TRY IT
Copy the data that follows exactly. Include no pictures.

INPUT FOR THIS TASK: Begin

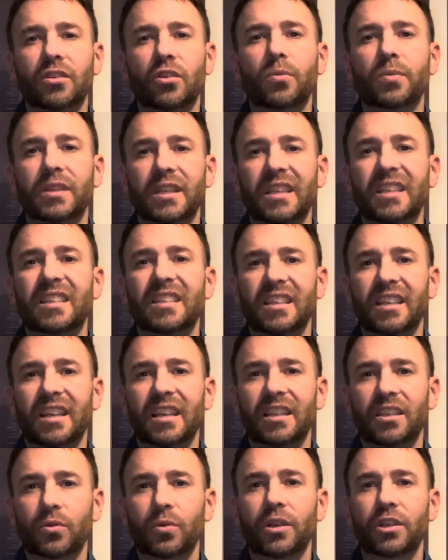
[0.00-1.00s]
things sticking
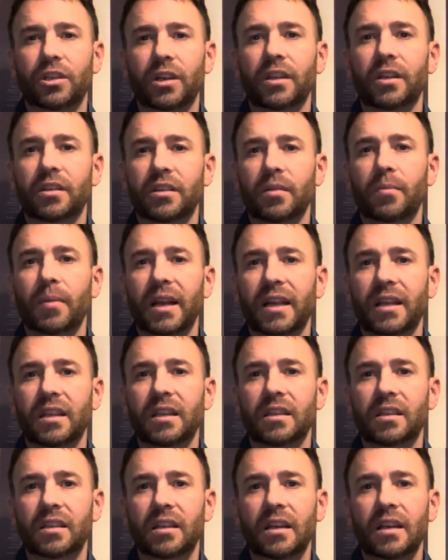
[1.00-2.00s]
to each other to
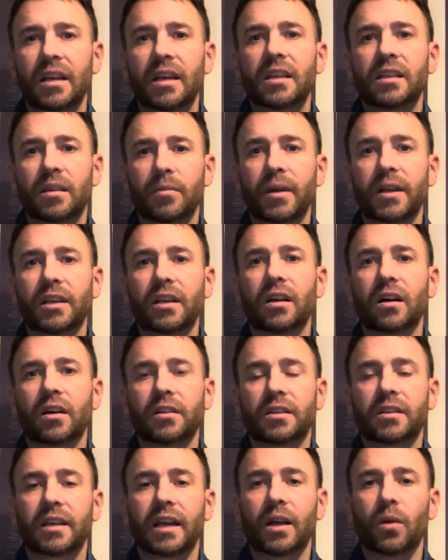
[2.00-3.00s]
make your heart
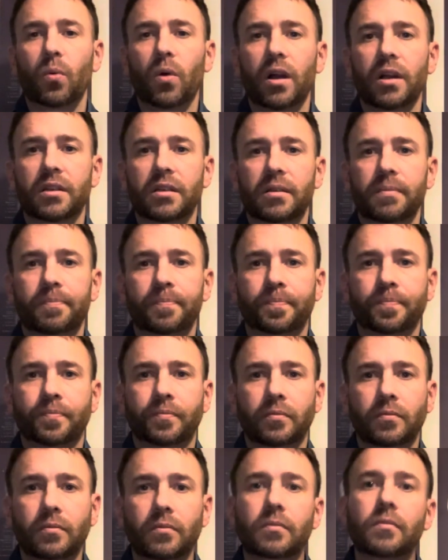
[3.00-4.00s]
attack worse.
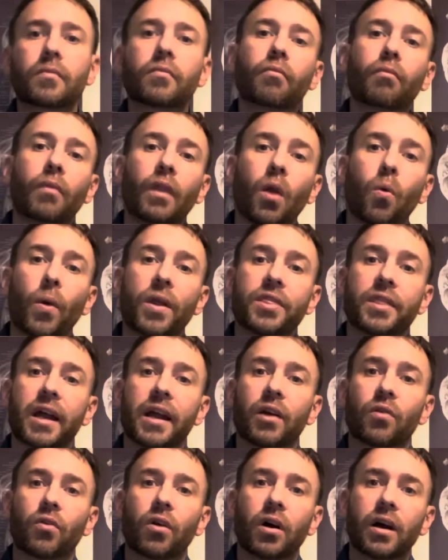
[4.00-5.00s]
When they
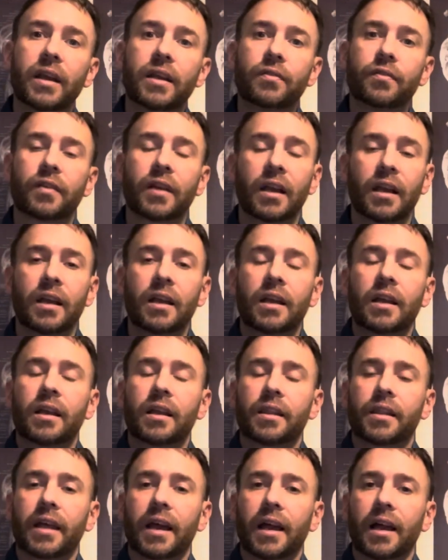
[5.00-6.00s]
arrive,
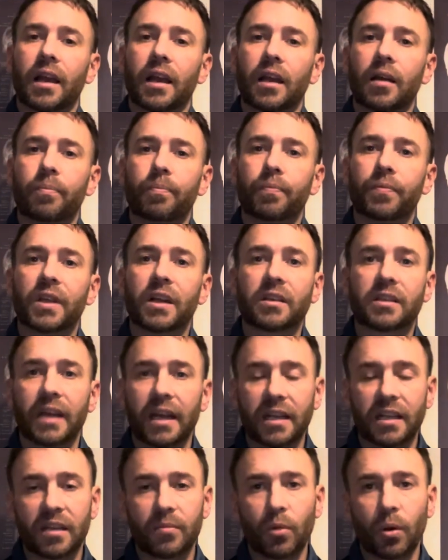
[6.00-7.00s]
they'll
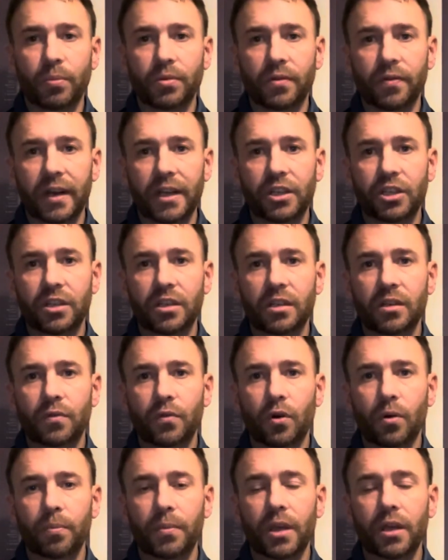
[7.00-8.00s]
take some observations
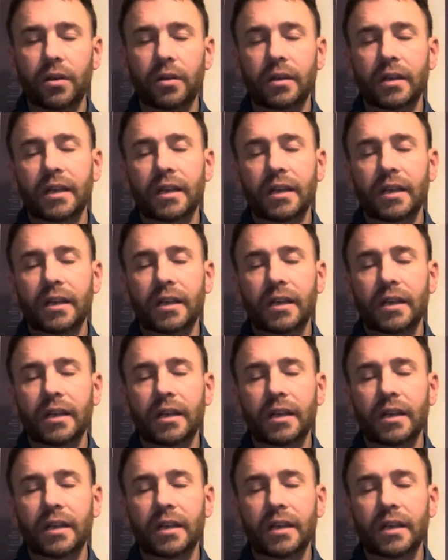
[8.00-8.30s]
from you.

INPUT FOR THIS TASK: End

RESPONSE AREA
[0.00-1.00s]
things sticking
[1.00-2.00s]
to each other to
[2.00-3.00s]
make your heart
[3.00-4.00s]
attack worse.
[4.00-5.00s]
When they
[5.00-6.00s]
arrive,
[6.00-7.00s]
they'll
[7.00-8.00s]
take some observations
[8.00-8.30s]
from you.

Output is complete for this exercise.